A fourth strike at the Port of Liverpool is off as bosses and the union Unite appear to have reached a deal.
The deal will be put to 600 workers this week, just days before a fourth round of action was due to begin on 14 November.
Peel Ports, which operates the Liverpool’s container terminals, alongside Terminal Investments Ltd, said it reached an agreed proposal with the union that will be “fully recommended to its members”, the BBC reports.
Hundreds of dockers have staged industrial action over the past two months in a row over pay and conditions at the port.
More than 500 port operatives voted in favour of a strike in August in response to a 7% pay rise offer as well as what they described as a failure to honour both a 2021 pay agreement and to deliver on an agreement to improve shift rotas, reports the Liverpool Echo.

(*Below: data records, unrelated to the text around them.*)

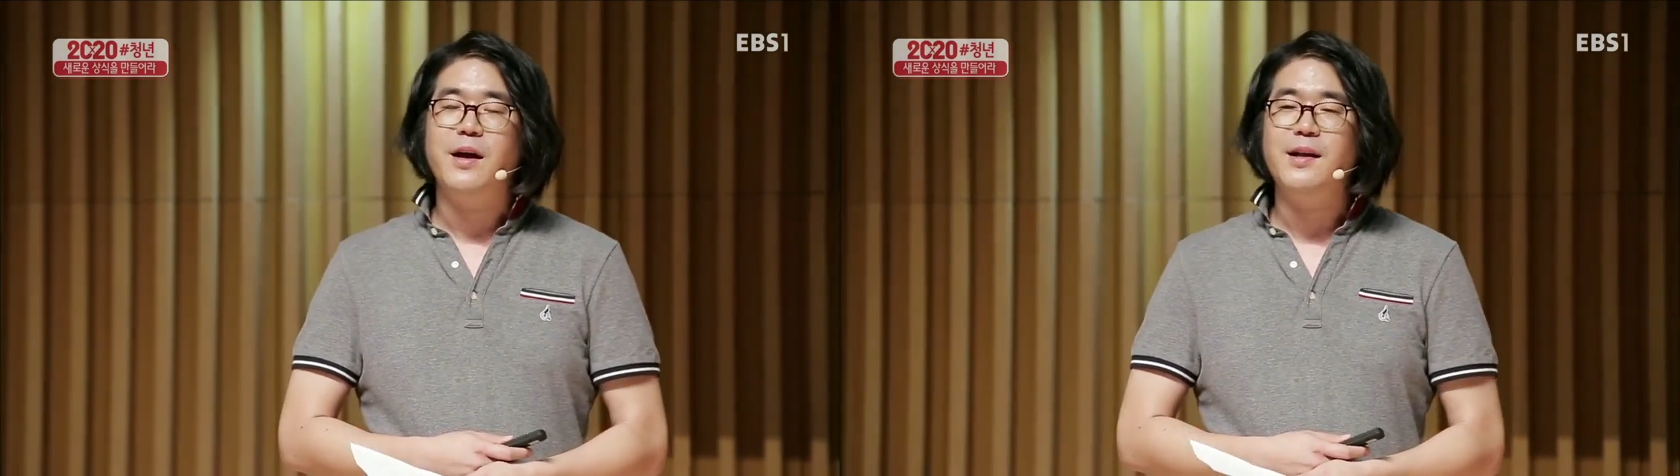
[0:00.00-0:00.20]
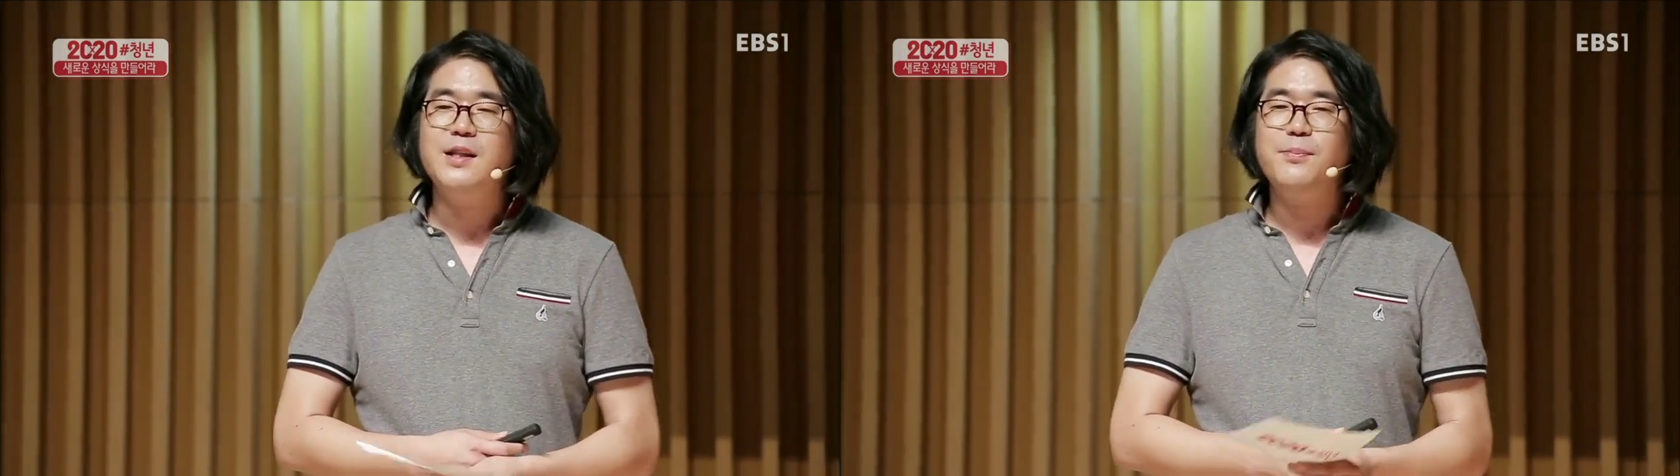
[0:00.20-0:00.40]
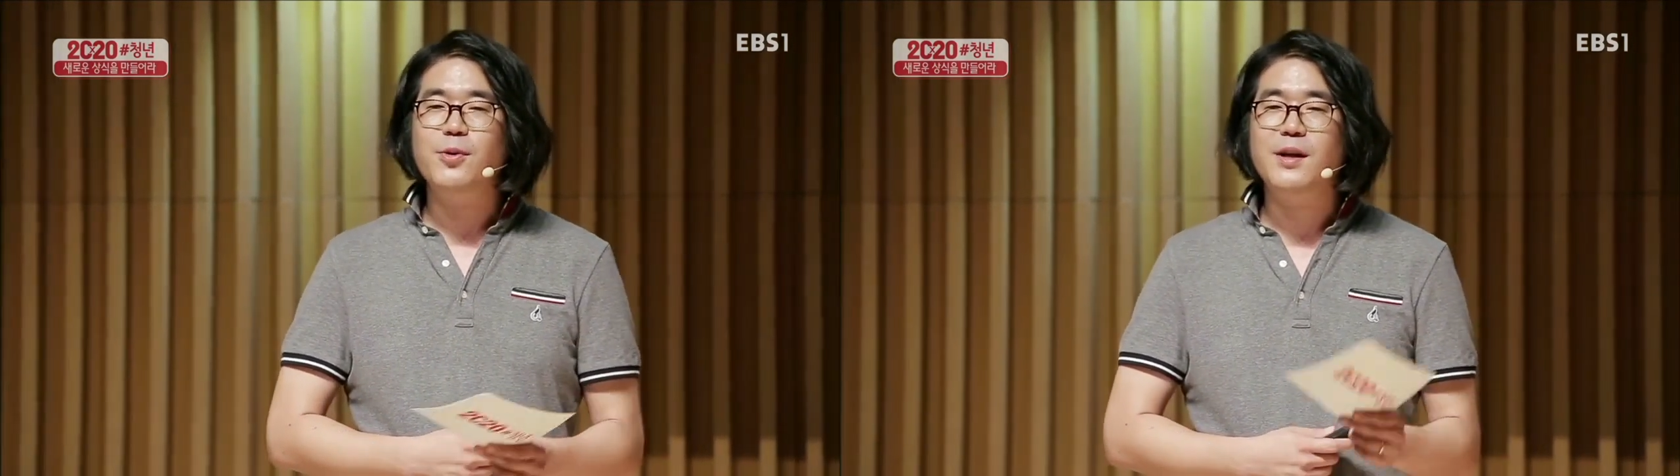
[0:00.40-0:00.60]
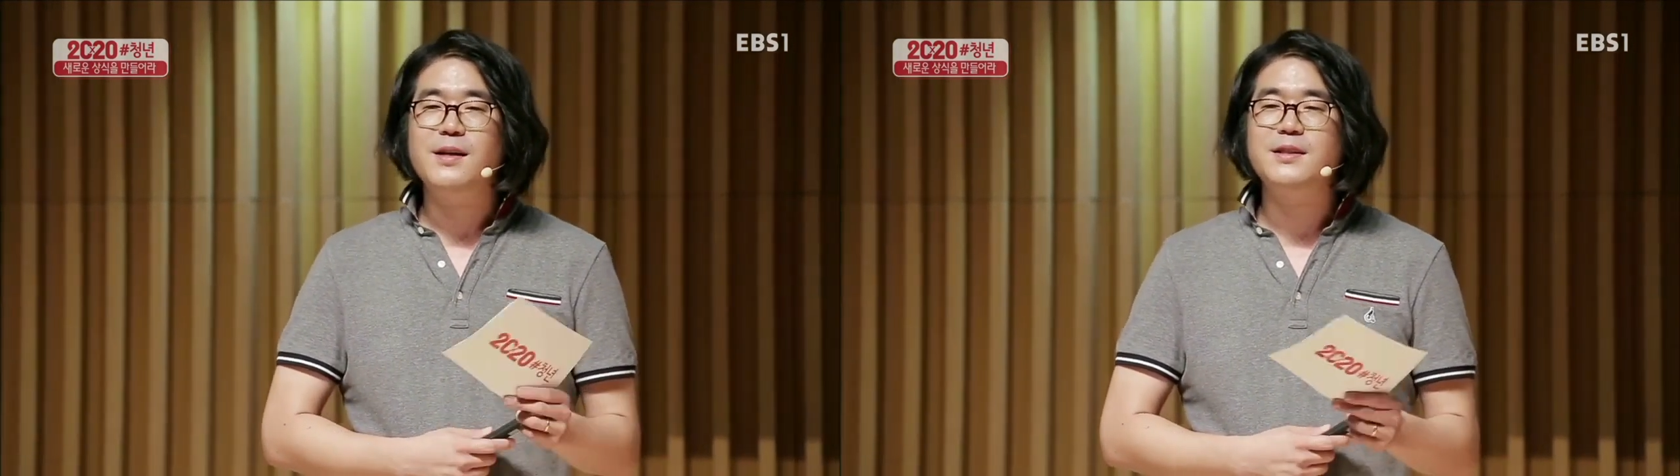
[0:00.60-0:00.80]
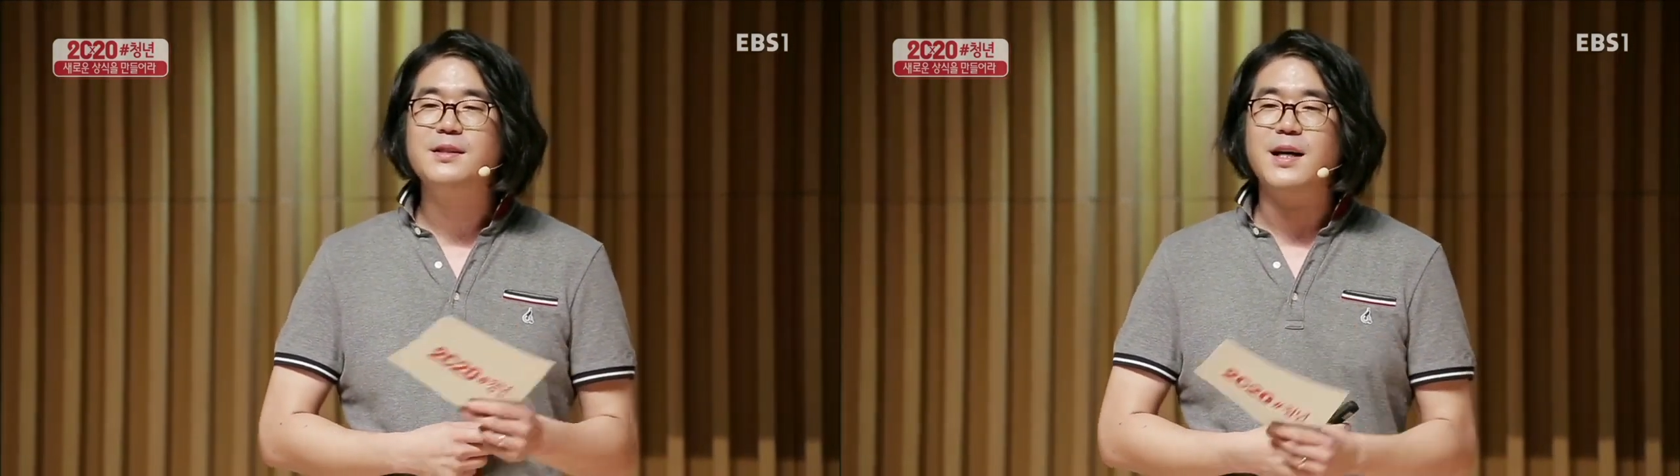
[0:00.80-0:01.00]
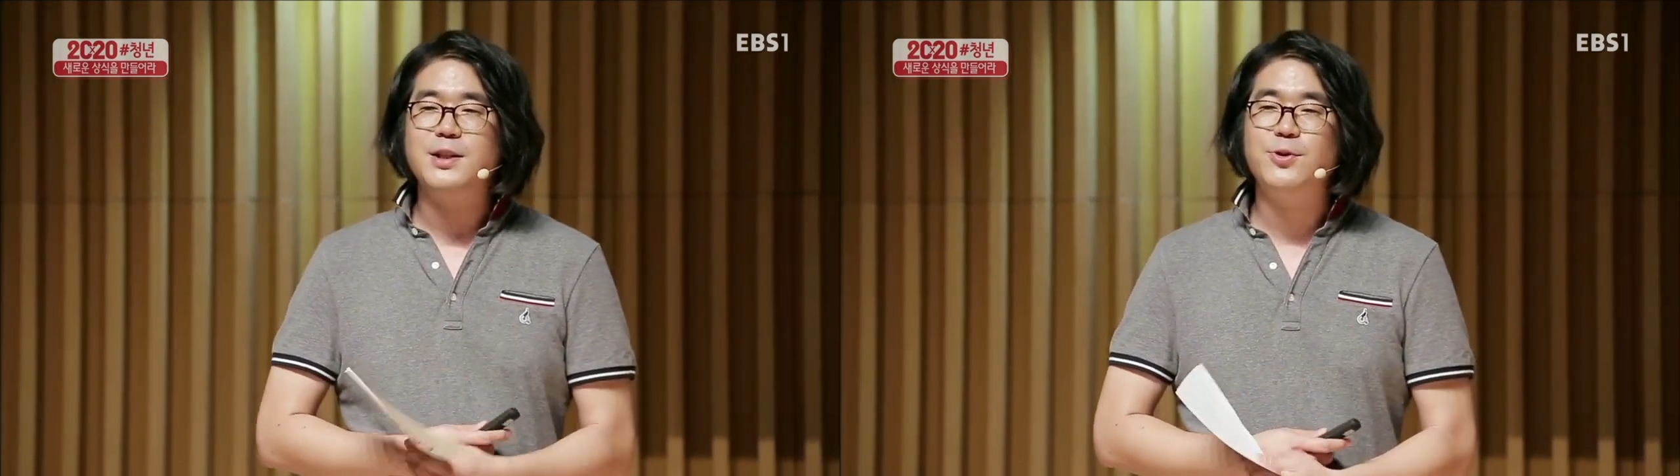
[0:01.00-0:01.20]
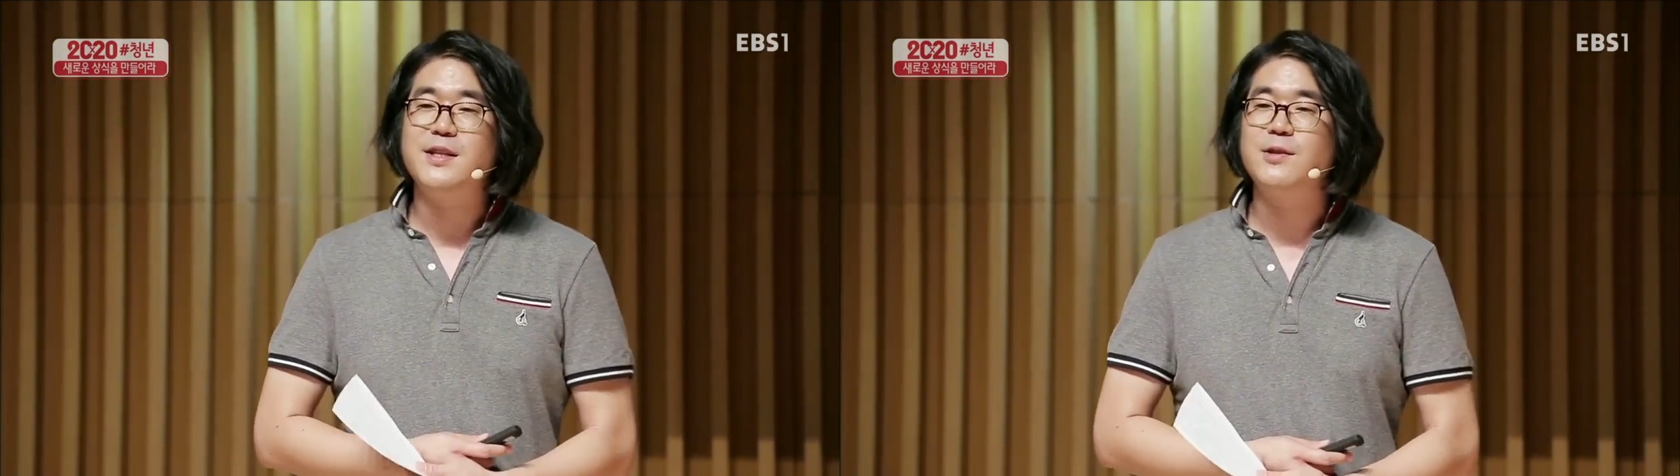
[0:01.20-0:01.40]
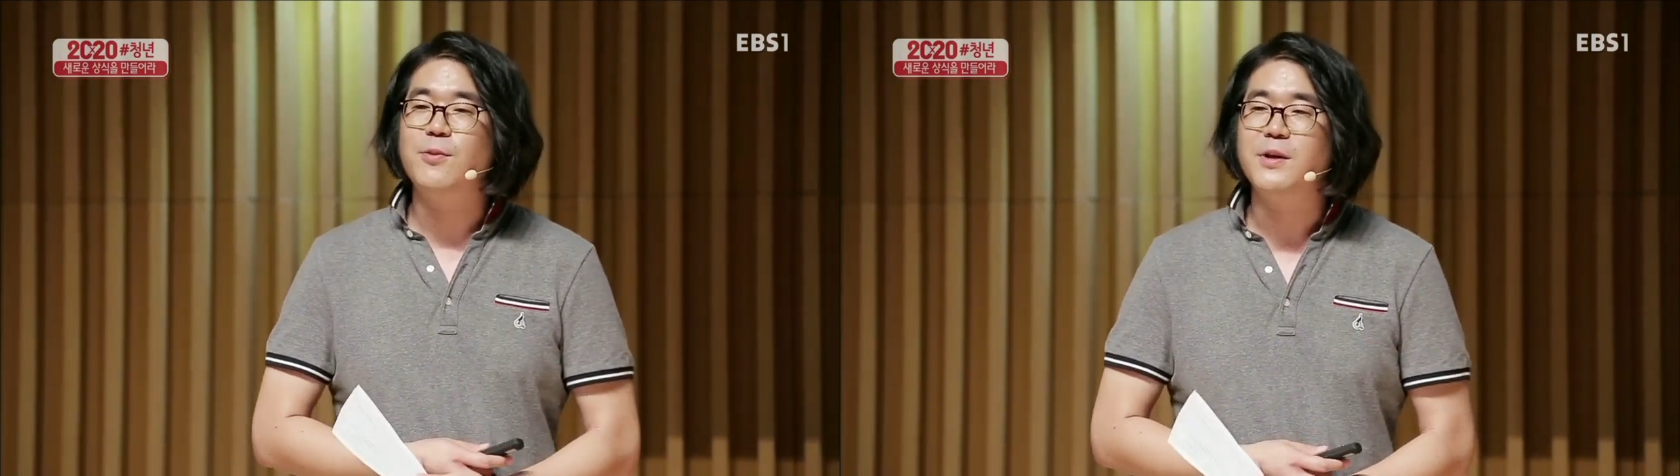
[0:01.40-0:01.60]
핸드폰 하나씩은 가지고
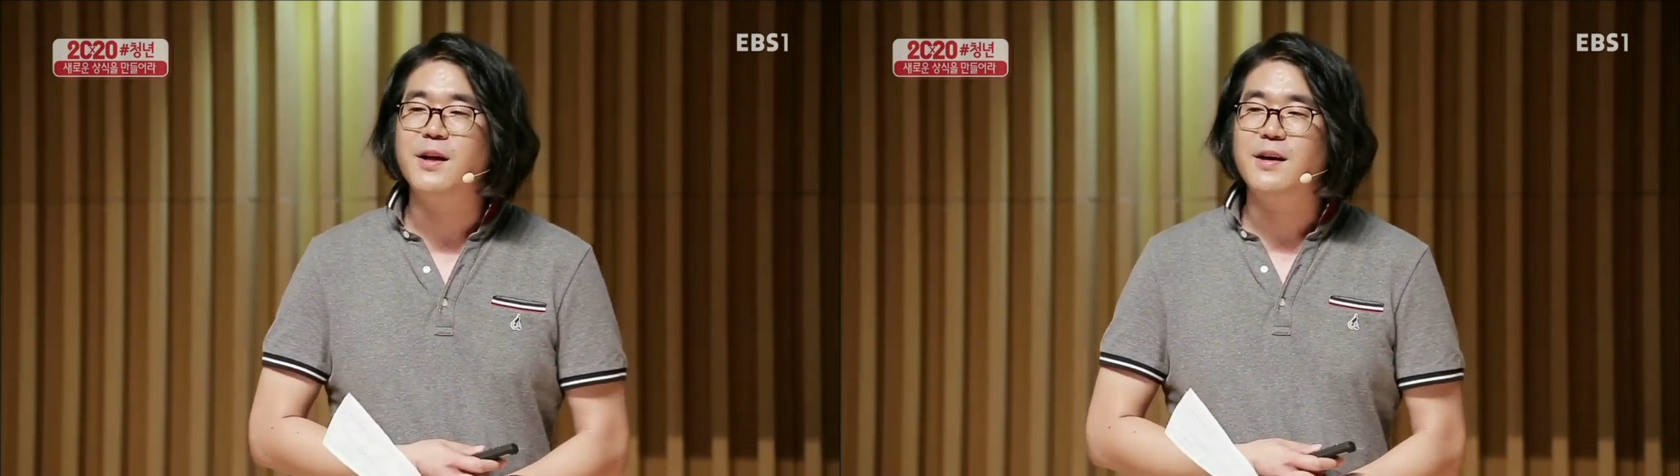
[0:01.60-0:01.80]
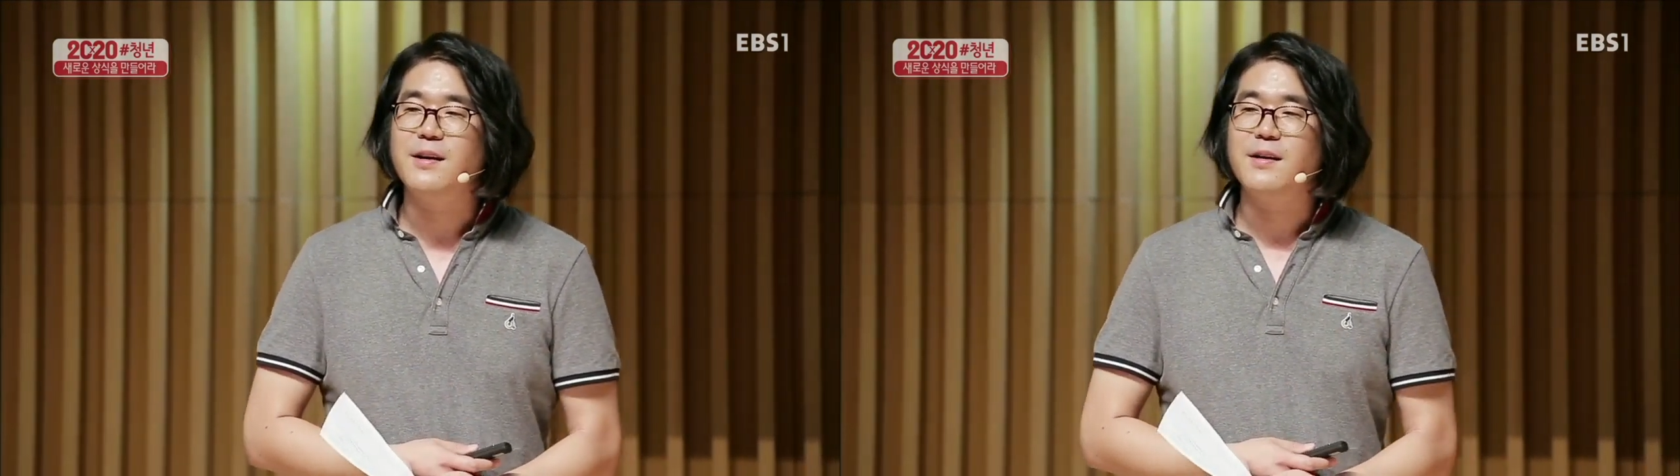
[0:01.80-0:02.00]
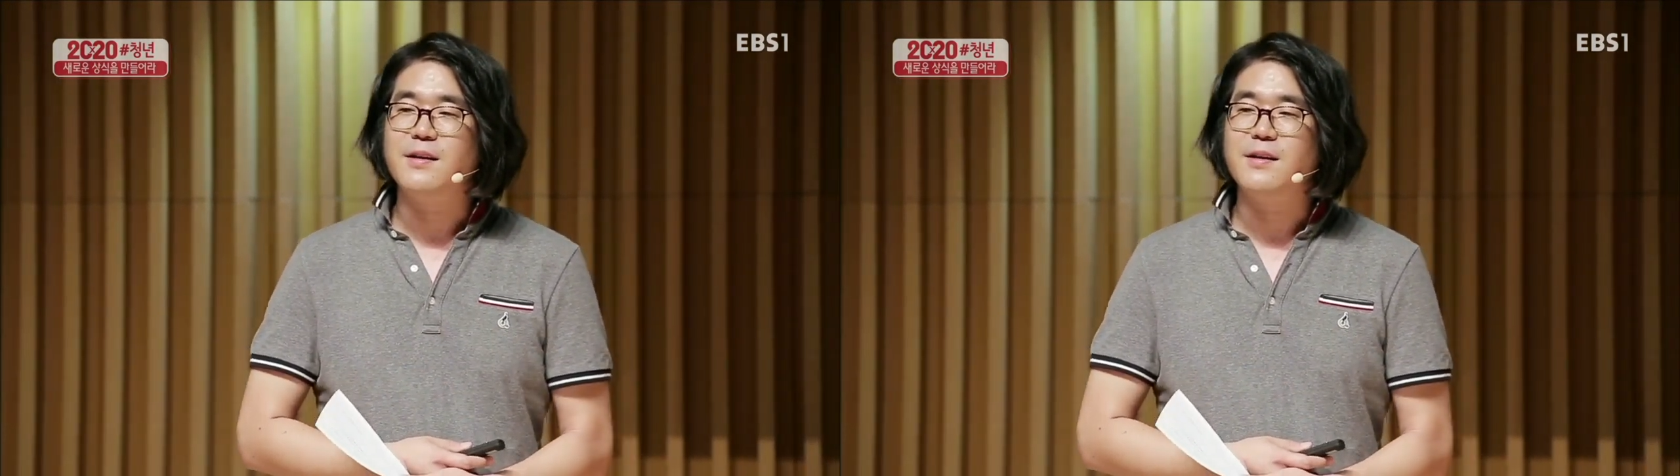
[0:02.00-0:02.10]
계실 겁니다.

Other north European ports are facing problems of their own with Antwerp dockers due to strike and a shortage of drivers leading to three-month backlogs of cars at Germany’s Bremerhaven.
Port Technology reports a 24-hour strike by workers at Antwerp today involving pilots, tug workers, and other port personnel.
Bremerhaven, which is Europe’s fourth largest container port and one of the largest automobile hubs in the world, is experiencing gridlock with “massive” delays due to a lack of drivers, according to CNBC.
Andreas Braun, regional director of ocean product, EMEA, for Crane Worldwide Logistics said: “There is a three-month delay for BMW, where cars sit in yards waiting to be fitted with extras, especially with the iDrive touch controller.”
Mail and rail strikes
Back in the UK, Royal Mail staff are set to strike on crucial days around Black Friday, while the UK train network faces disruption despite some recently suspended strikes.
Mail workers will stage two 48-hour strikes around Black Friday and Cyber Monday in an escalating row over pay, jobs and conditions, reports the Independent.
Royal Mail has said that disruptions are likely and staff will not be delivering letters, with the exception of those sent Special Delivery, which it cannot guarantee will arrive. It will also prioritise the delivery of Covid testing kits and medical prescriptions.
The BBC reports that train services have been disrupted even though planned strikes have been called off this week. Of the 14 train companies that were due to be affected by the walkouts, only C2C and Greater Anglia will run a normal service.
The RMT union said on Friday it had called off the strikes after “the promise of an offer” on pay from the rail operating companies, and said it would enter “intensive negotiations” with the firms and Network Rail.